Babylonokia (also Babylon-Nokia, Alien-Mobile, and Cuneiform Mobile Phone) is a 2012 artwork by Karl Weingärtner in the form of a clay tablet shaped like a mobile phone, its keys and screen showing cuneiform script.

Weingärtner created the work to represent the evolution of information transfer from the ancient world to the present. Fringe scientists and pseudoarchaeology proponents subsequently misrepresented a photograph of the artwork as showing an 800-year-old archaeological find; that story was popularised in a video on the YouTube channel Paranormal Crucible and led to the object being reported by some press sources as a mystery.

== Artwork ==
Weingärtner created the phone-styled clay tablet with cuneiform signs as a reaction to an exhibition at the Museum for Communication in Berlin titled From the Cuneiform to the SMS: Communication Once and Today, as well as the negative, global effects of information technology. Cuneiform signals the beginning of written records of information.

The fact that it is a clay copy of what appears to be an Ericsson S868 mobile phone, a model from the 1990s, had no meaning for the artist, who was using it as a metaphor for mobile devices in general.

The work of art is unique and is kept by the artist. It is available on request as a loan for museums and exhibitions. It is made from clay, weighs 91 grams (3¼ oz), and measures approximately 13.5 by 6.5 by 0.8 cm.

== Misrepresentation ==
Weingärtner posted a photo of the image on Facebook as part of a sale of his work, and a Facebook commenter coined the name "BabyloNokia". Three years later, the image was posted to the Conspiracy Club website with the headline "800-Year-Old Mobile Phone Found In Austria?

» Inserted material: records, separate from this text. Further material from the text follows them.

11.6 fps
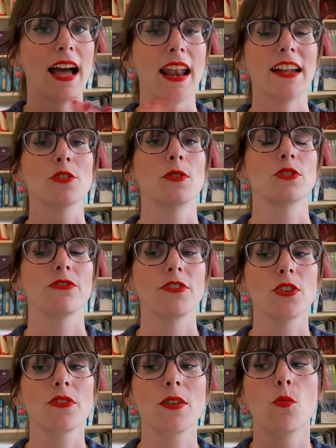I just want to feel
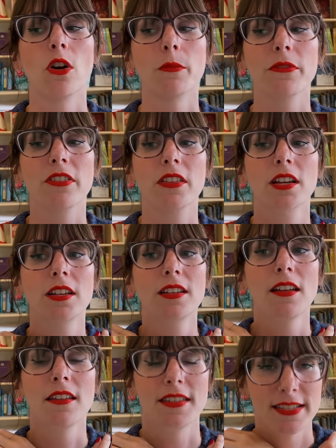the warmth
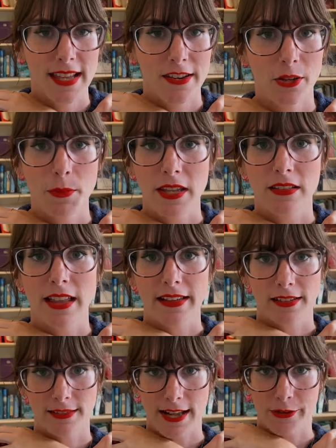descend on me like a
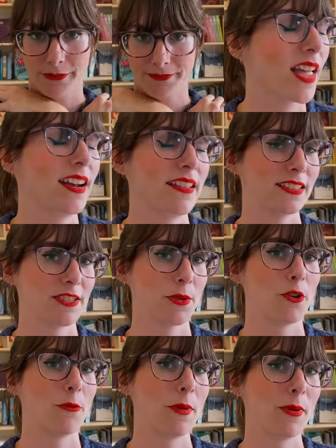cloud. And I think this sweater
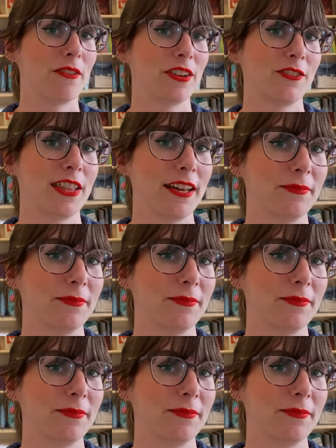would be perfect for that.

Check This Out." The Express reposted Weingärtner's photo without attribution and claimed that the artifact had been dated to the 13th century BCE.

Speaking about the image's use by fringe websites and the press, Weingärtner said "The photo was used without my knowledge and without my consent. [...] It’s not what I wanted. I do not believe in UFOs and I do not believe in aliens."